Feeling slightly defeated

      Feeling slightly defeated

      So, I switched my plan a little. I'm going to print an existing model and then edit the face with epoxy sculpt. Only problem is, I keep getting error messages galore, and odd prices that just don't match up when I upload the designs to 2d printing sites. Would a kind soul be willing to take a look at the files for this noob?
      Give yourself a break. This stuff isn't easy and takes time. energy and funds to get out of concept into physical form.
      Our doll concept for the studio started back in September of 2016 and that picture was taken a little over a year ago.

      180713-post-1_.jpg
      It took almost a year and a half to be it up the the point you see it here.

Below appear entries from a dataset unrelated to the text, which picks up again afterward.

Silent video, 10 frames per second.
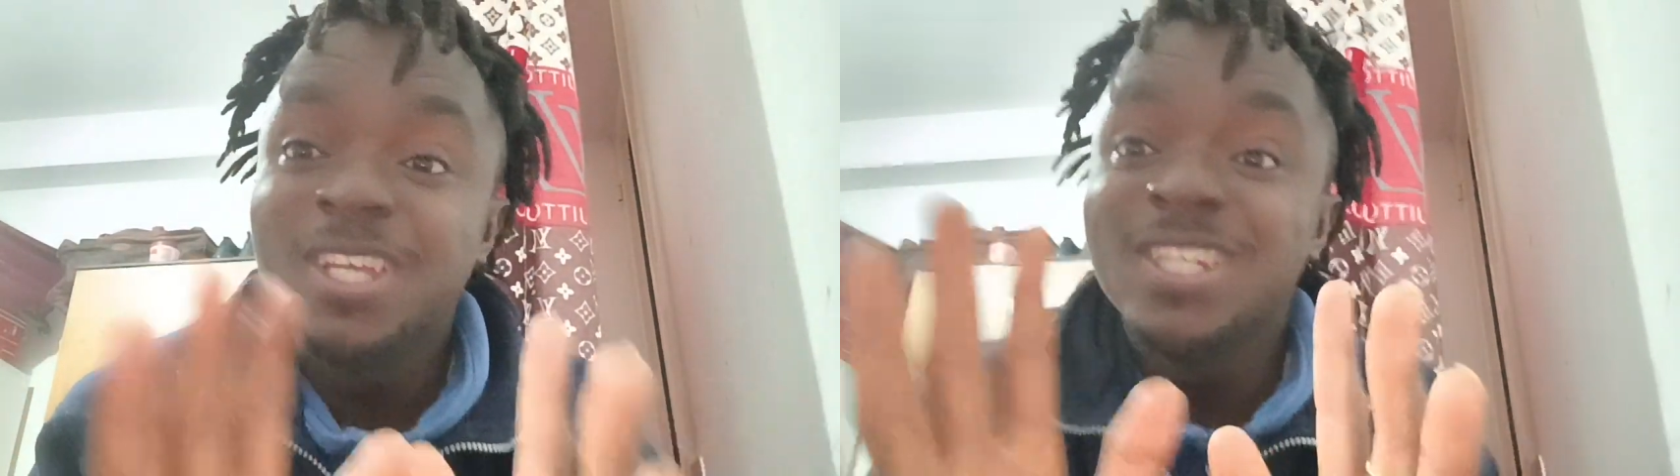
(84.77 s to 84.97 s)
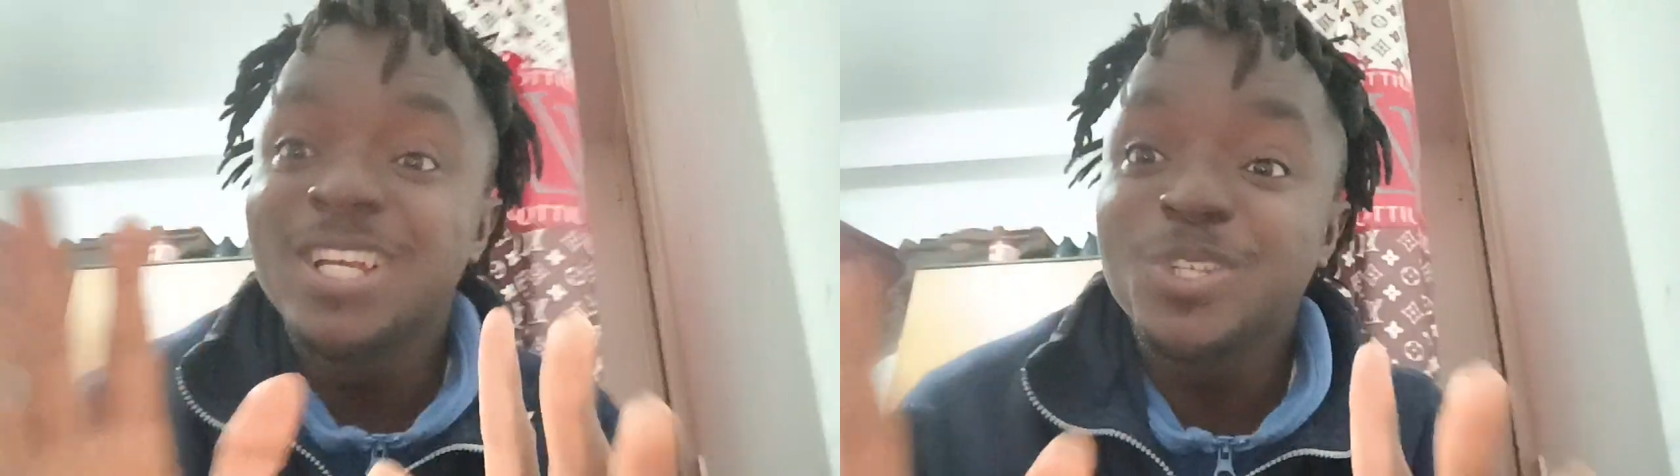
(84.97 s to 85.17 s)

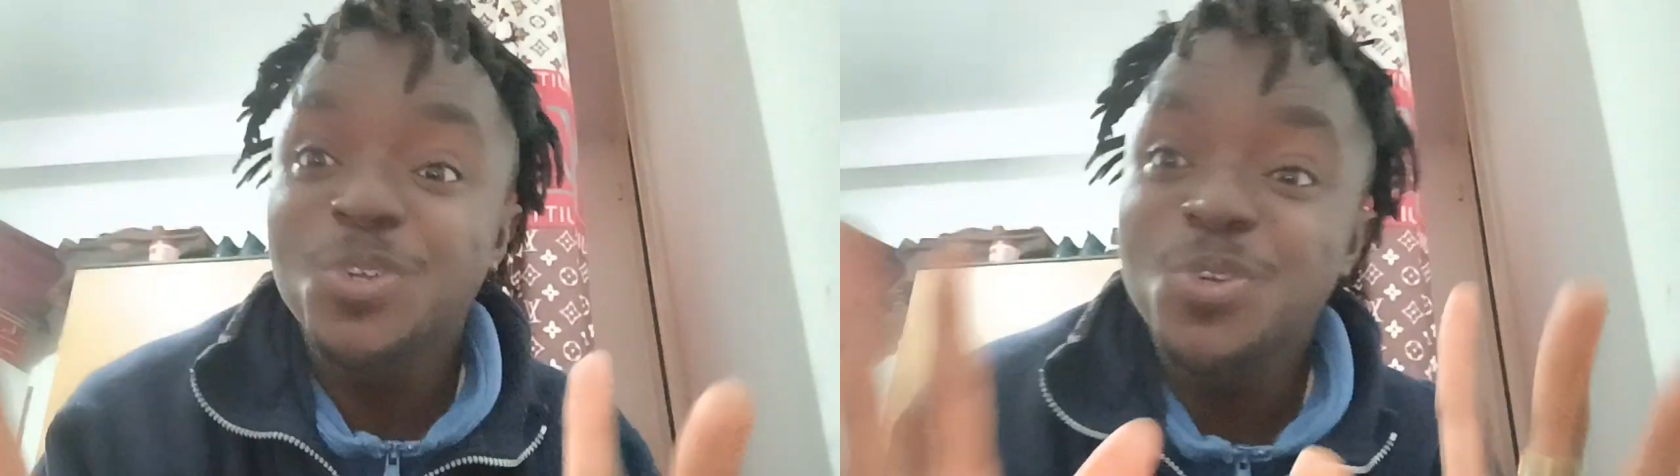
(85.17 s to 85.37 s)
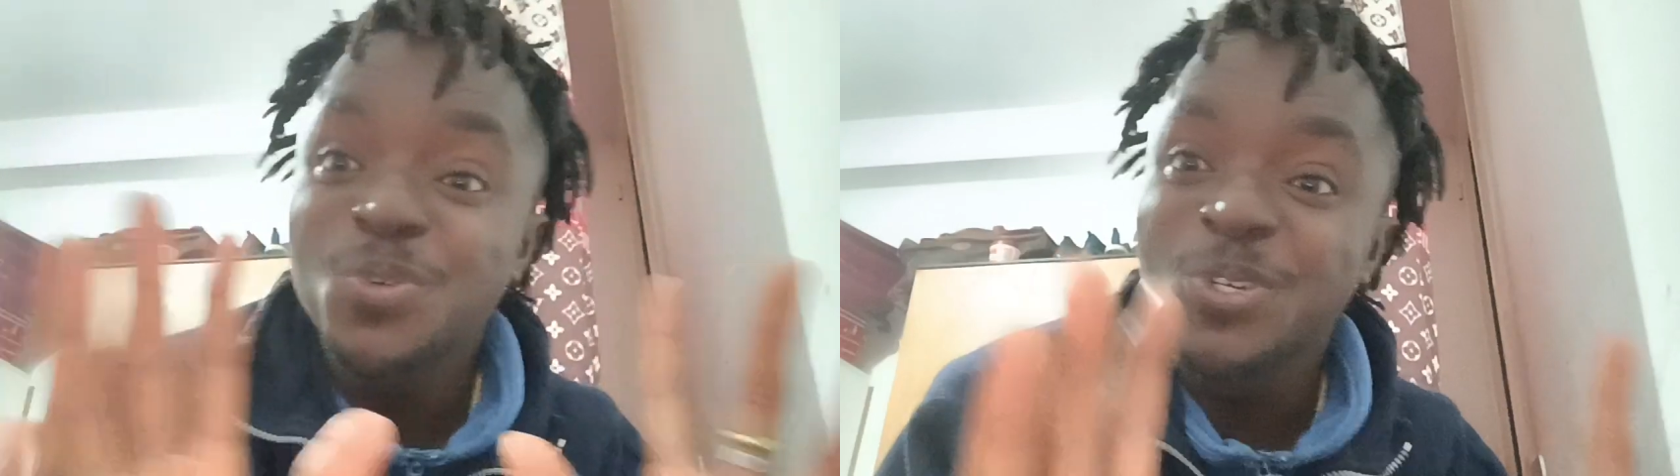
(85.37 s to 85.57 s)
their
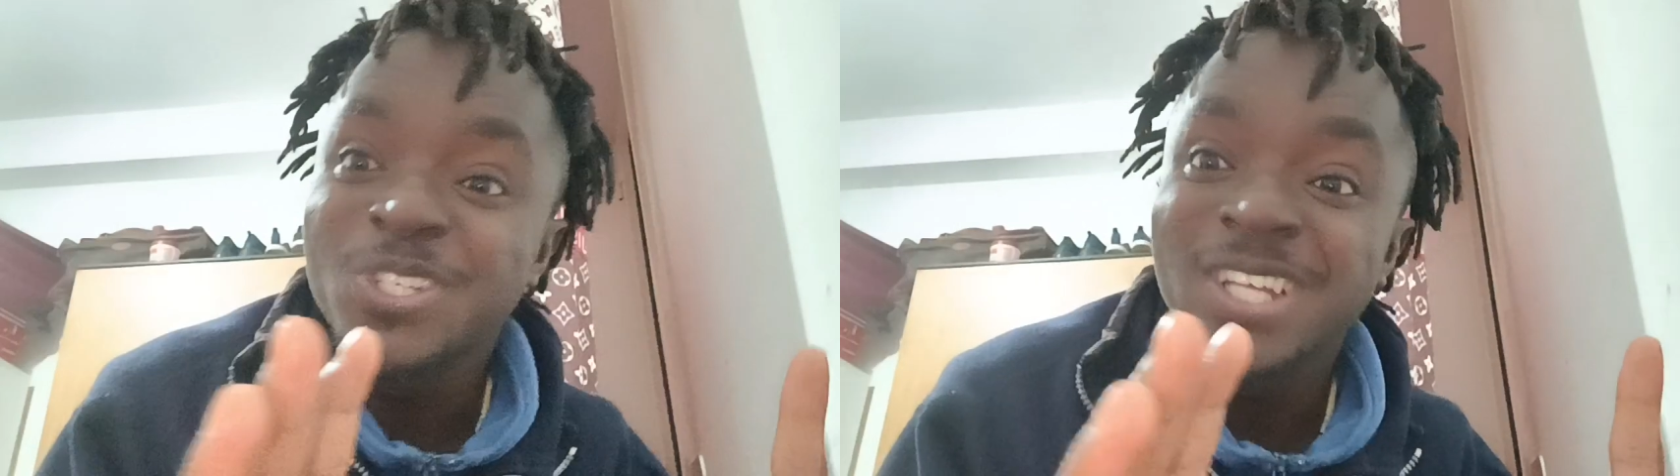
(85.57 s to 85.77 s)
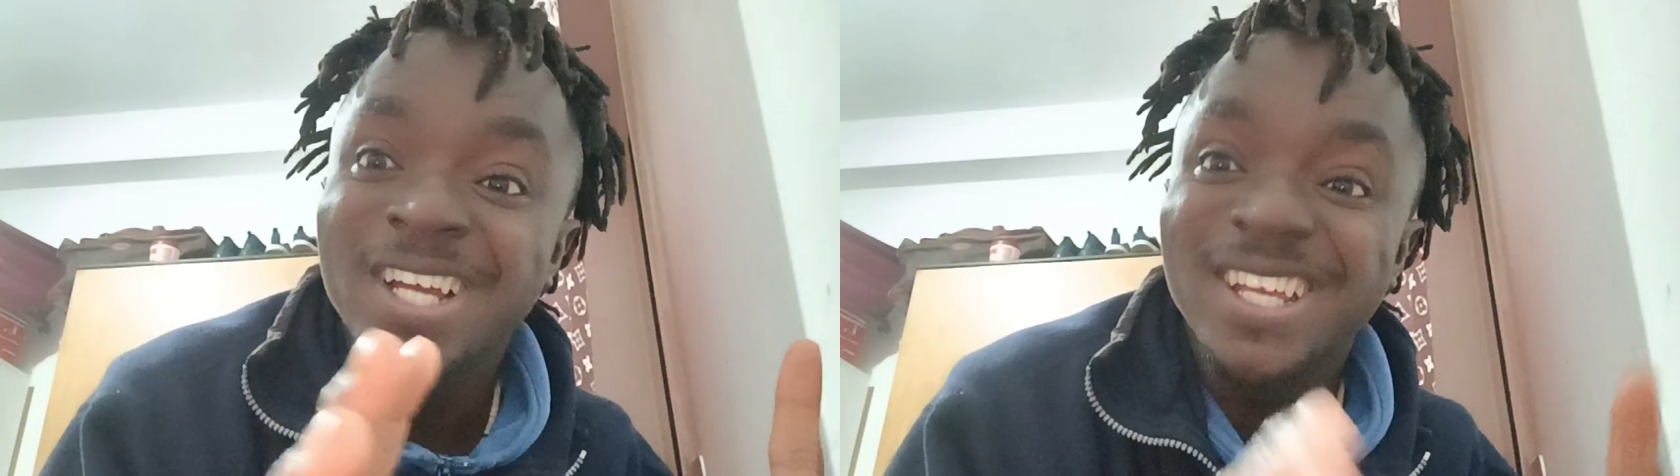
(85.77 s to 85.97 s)
thought
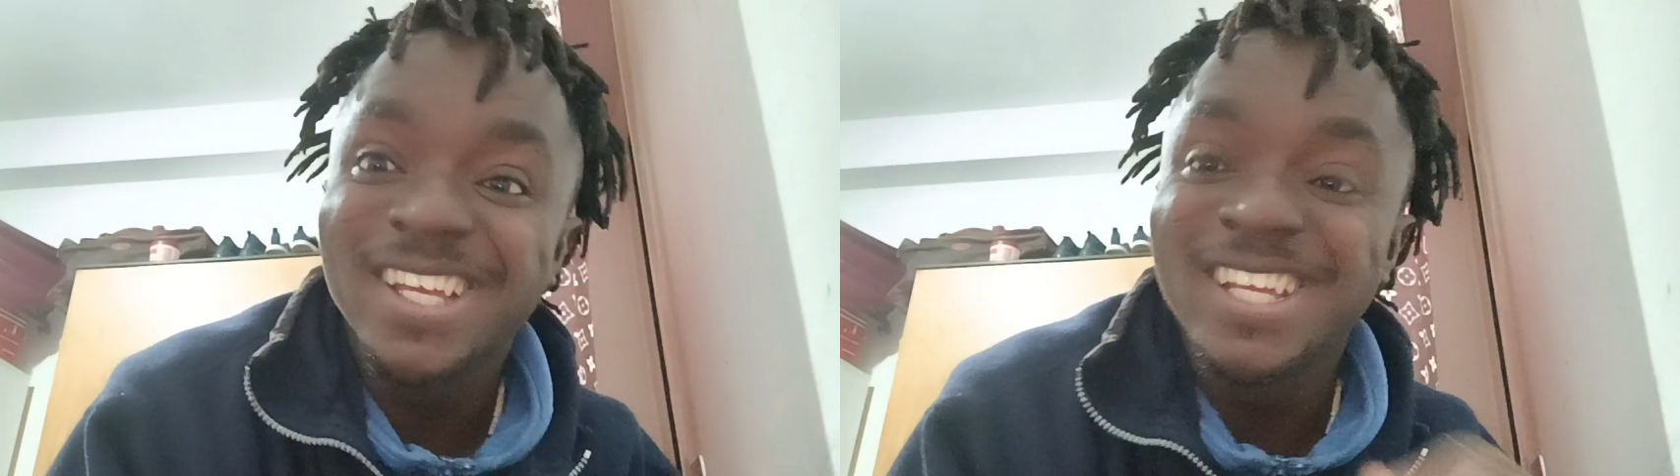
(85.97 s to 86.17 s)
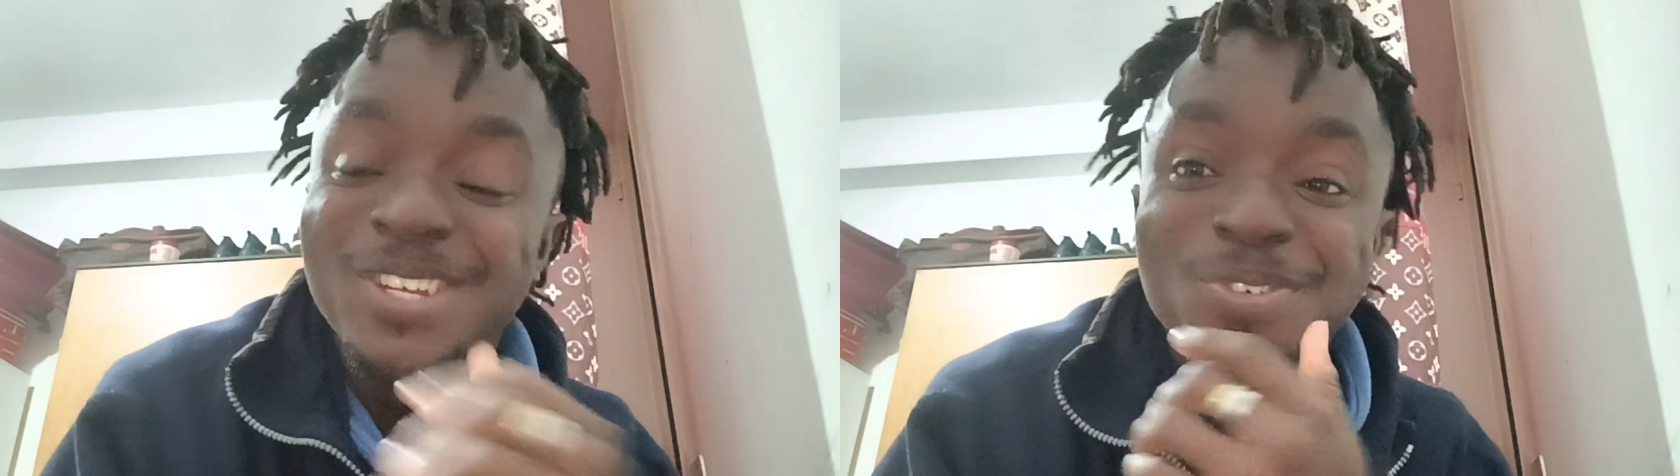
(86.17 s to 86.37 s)
was that
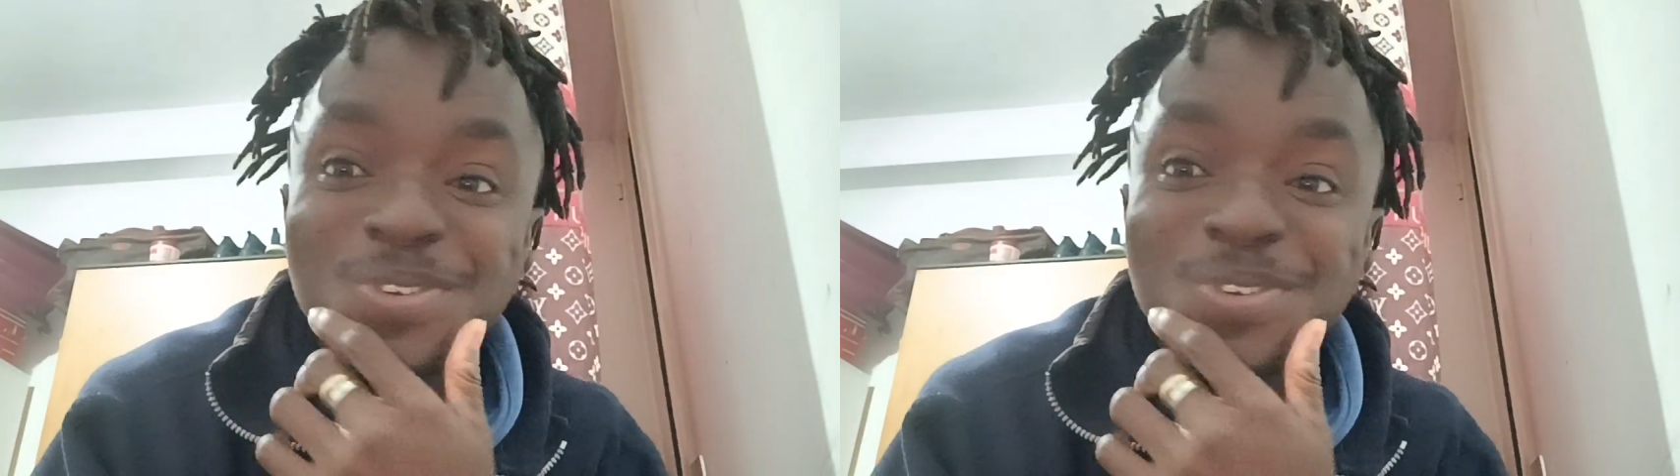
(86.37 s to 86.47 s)
it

      Just little by slow gets you to finish phase.
      Maizy, if your model is throwing up errors for print then its likely its not manifold. A 3d model for printing has to be Manifold or "solid" so if it was filled with water it wouldn't leak. It also overlapping and intersecting polygons are not allowed, basically 3D printers are very picky over what they will actually print. It looks like you are using Blender correct? There's an optional plugin for Blender to help with 3d printing. If you haven't got it enabled go to File->User Preferences, then the Addon tab and select Mesh: 3D Print Toolbox. This should give you a tab down the left called 3d Printing. Then put your mesh into edit mode, click on the 3d Print Tab and click on Check All. This will find and highlight non manifold edges (leaks) and other problematic faces allowing you to correct them.

      After you've fixed it up export it to an STL file. Then use Cura, this is a free opensource 3D slicing software you can download from ultimaker.com/en/products/ultimaker-cura-software, you can use this to double check the integrity of the model. To 3d print something first it has to be sliced, this is breaking it down into sub millimeter slices that can be printed one at a time, after its sliced it the software then generates g-code which is a set of very low level instructions for the printer to follow to reproduce your model. Import your .stl file(s) into Cura and attempt to slice them with a standard profile. Just tell Cura you have a 3d printer large enough to fit your mask. This will double check the model is fit for printing, if Cura can slice it, most printers should print it OK, so you should be good to go for a bureau printing service, but given the size of a Kig mask, it won't be cheap.

      If you are still having trouble see if you can attach the .blend file as a zip to this thread and I can take a look. I''m not an expert but I have designed and 3d printed a couple of Kig masks, there's threads about them in the WIP section if you want a look.